Skills: using OS models
This section serves as a guideline for the Skills Development Session 4
GitHub
GitHub is an internet hosting service for software development and version control using Git. It allows to easily collaborate between several developers and across organisations. Ersilia, like most organisations and computational laboratories, centralizes its open source code in GitHub.
Each project in GitHub is stored in a unique "Repository". Most academic publications cite code that is deposited in GitHub. When you land in a new GitHub repository, it is important to look at:
License file: whether the code is released under an approved OS and can be used to our problem of interest
Readme file: featured in the landing page of the repository, highlights the main information about the code you can find there, often also contains relevant links to publications and to how to cite the software
You can read more about how to work with GitHub, writing issues to authors and cloning repositories in the extra section about Git and GitHub and its associated presentation.
Accessing the Ersilia Model Hub
We have prepared a simpler environment in a Google Colab notebook that provides an easy to use API to prepare your data and access several predictions from the Hub.

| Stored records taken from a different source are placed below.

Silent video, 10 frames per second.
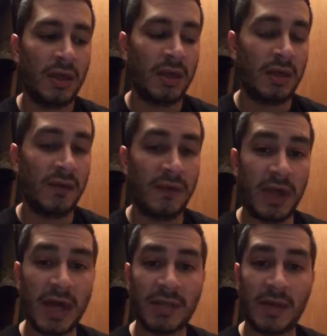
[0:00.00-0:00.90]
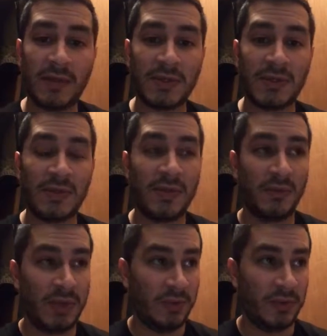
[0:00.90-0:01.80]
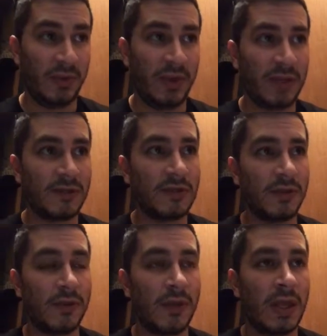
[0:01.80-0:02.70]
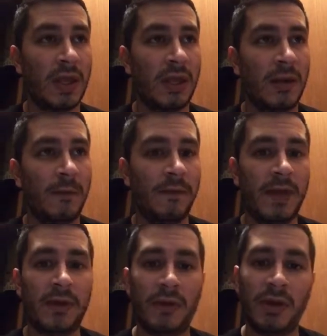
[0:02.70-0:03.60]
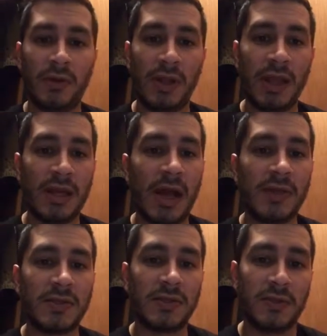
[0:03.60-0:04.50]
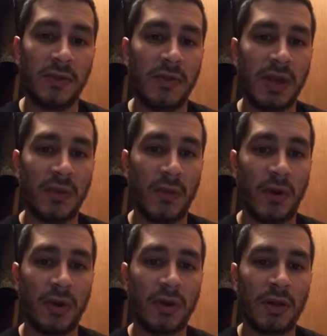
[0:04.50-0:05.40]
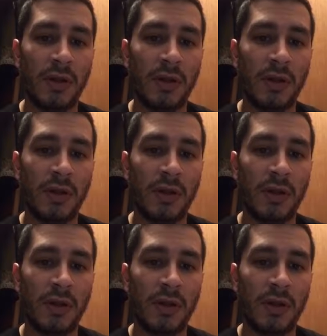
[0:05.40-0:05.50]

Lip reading: and if you act on the truth and people don't like the truth, they don't acknowledge the truth anymore.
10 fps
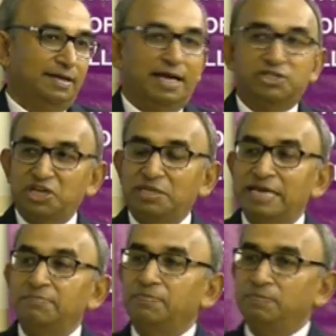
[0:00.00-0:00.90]
and she
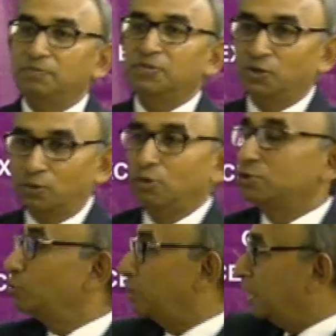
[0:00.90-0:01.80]
then goes
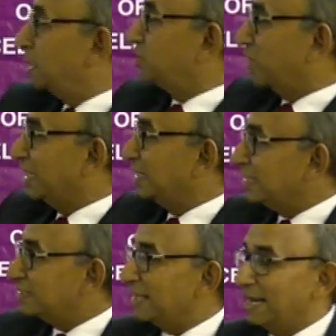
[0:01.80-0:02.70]
to learn
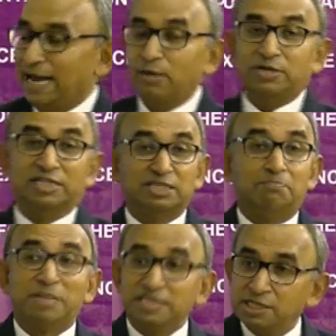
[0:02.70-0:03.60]
Chinese and now runs a
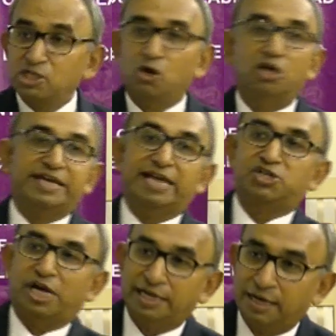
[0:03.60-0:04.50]
business called Ye
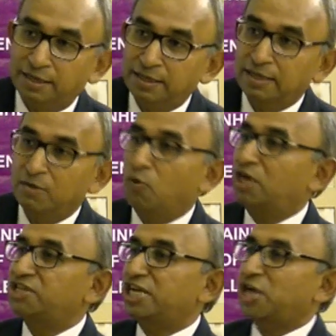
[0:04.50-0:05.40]
China. What
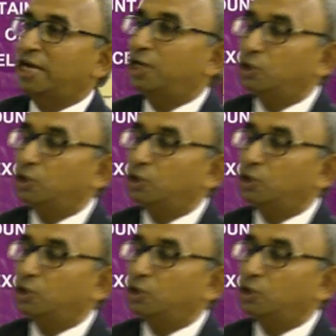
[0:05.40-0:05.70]
does Ye China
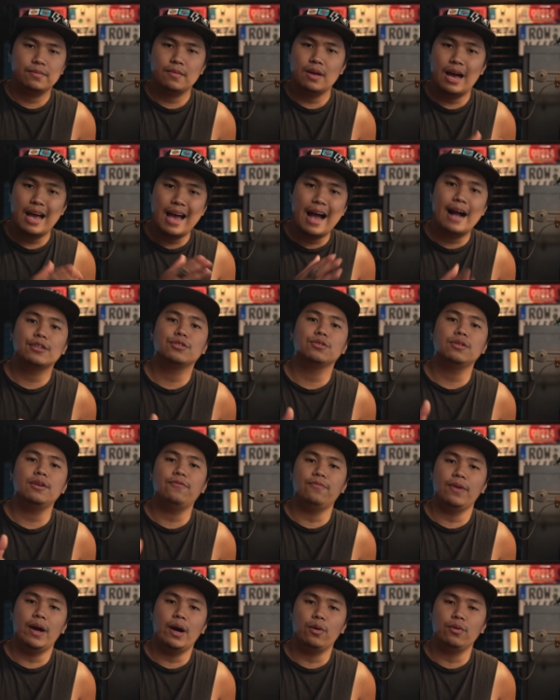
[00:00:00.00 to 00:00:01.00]
I actually
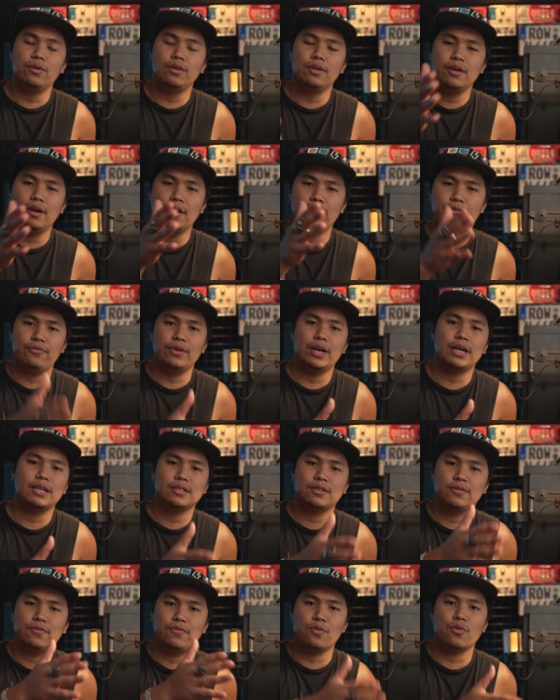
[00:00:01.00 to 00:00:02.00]
found a
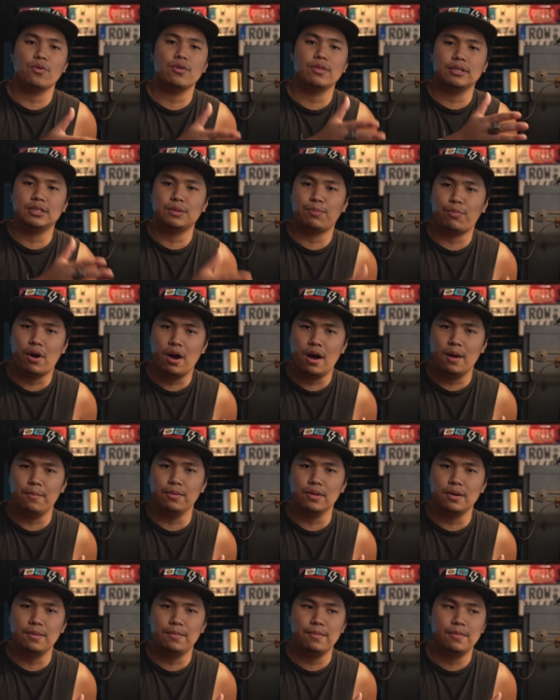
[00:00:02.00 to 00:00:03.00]
fix for this
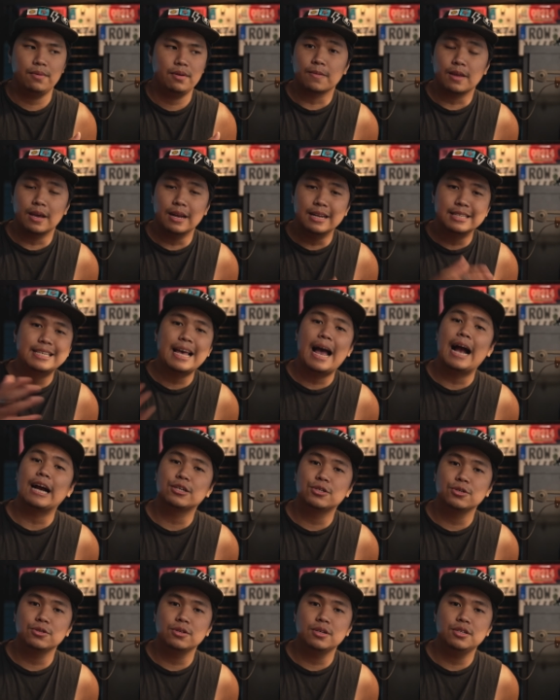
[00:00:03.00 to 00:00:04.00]
problem. And it's
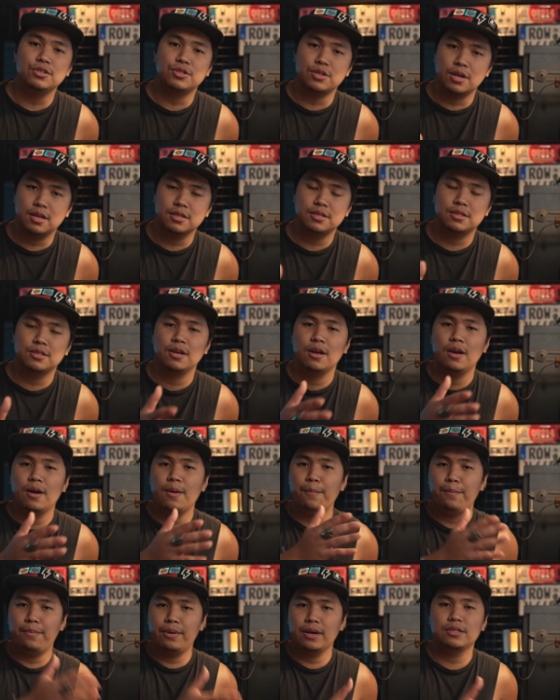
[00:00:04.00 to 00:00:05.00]
actually just
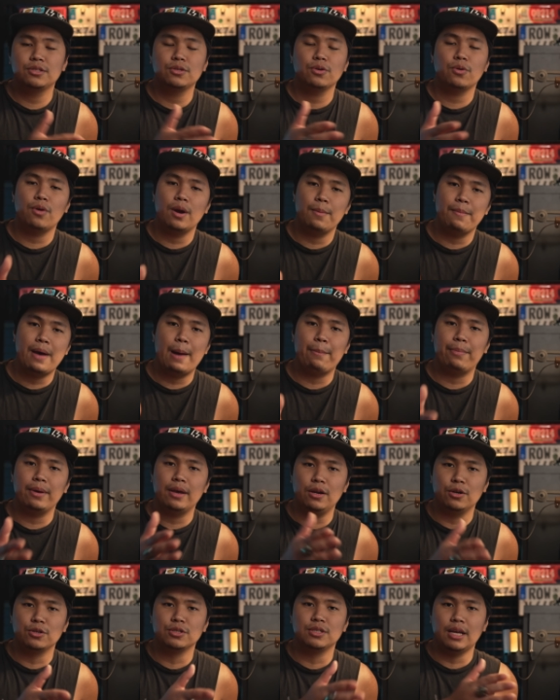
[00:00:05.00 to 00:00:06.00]
pixel
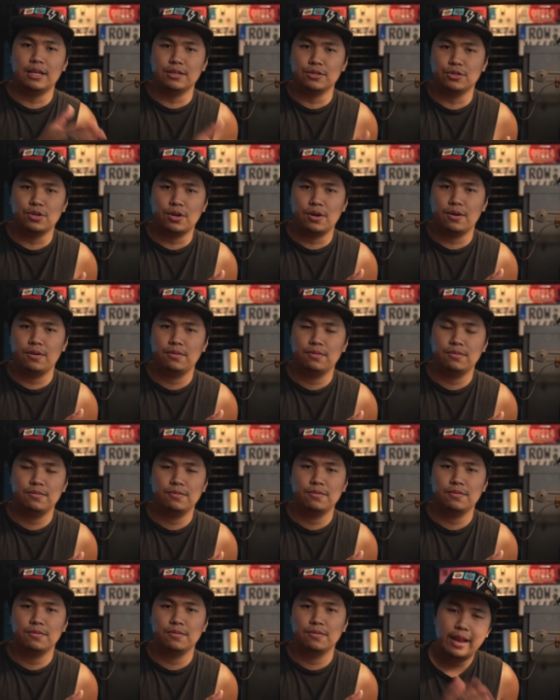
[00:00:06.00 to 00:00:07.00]
remapping your sensor.
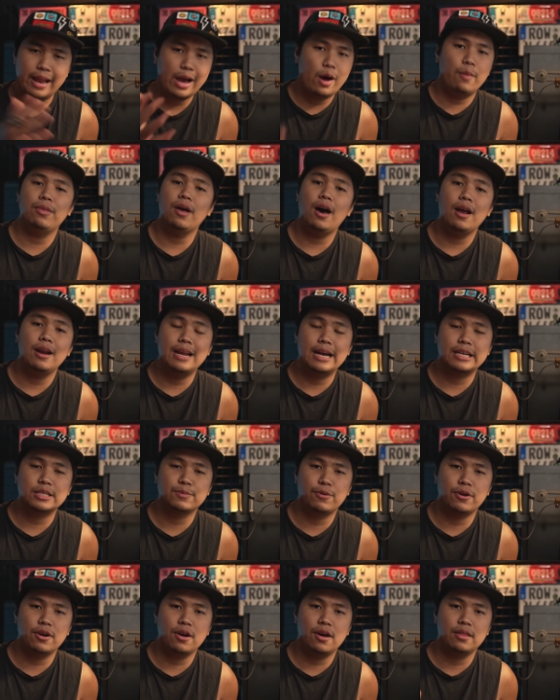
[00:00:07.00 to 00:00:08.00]
Now, I'm not an
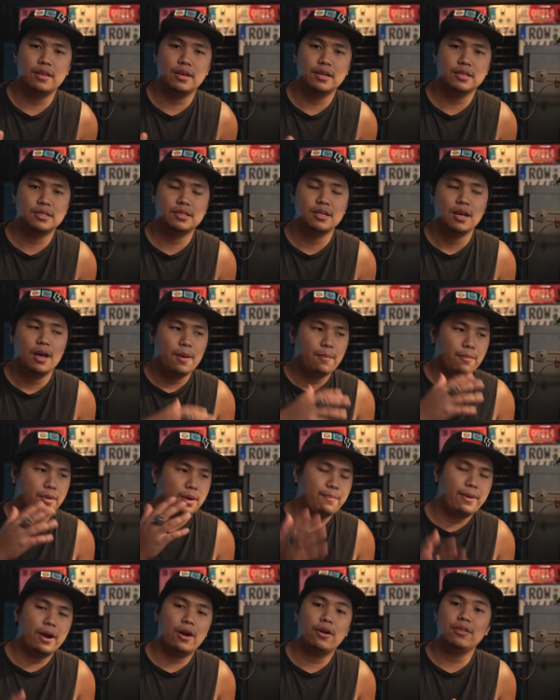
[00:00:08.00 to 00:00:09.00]
expert on this, but
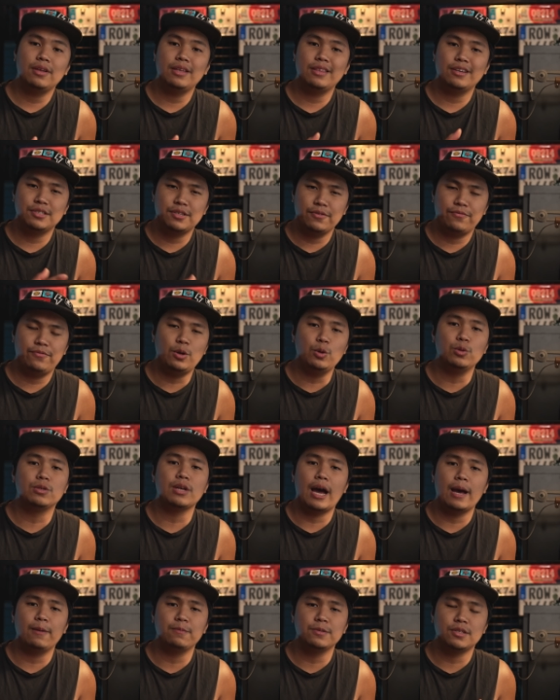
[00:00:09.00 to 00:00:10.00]
apparently there's a few
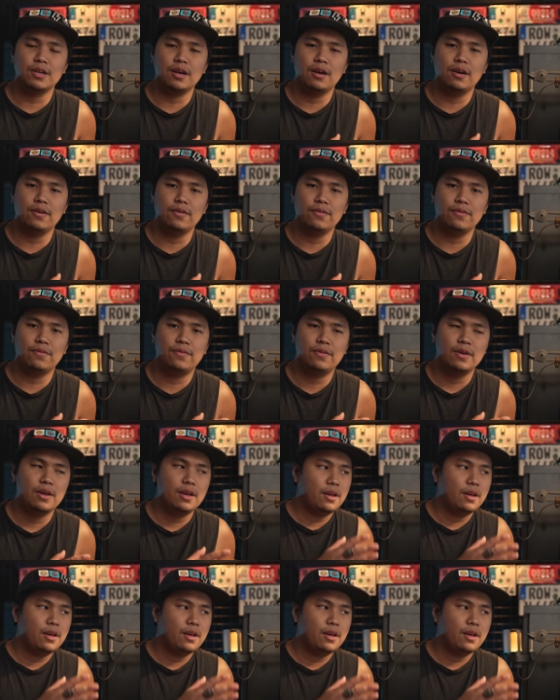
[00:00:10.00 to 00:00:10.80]
types of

The main steps featured in the notebook are:
Connection to Google Drive (where we will centralize our data)
Standardisation of the SMILES according to ChEMBL rules using the standardiser package (more information on the steps performed by the standardiser here).
Selection of the model and running the basic commands:
Fetch
Serve
Predict
Visualise the model output in tabular format and, if possible, the distribution of the output variable in a histogram.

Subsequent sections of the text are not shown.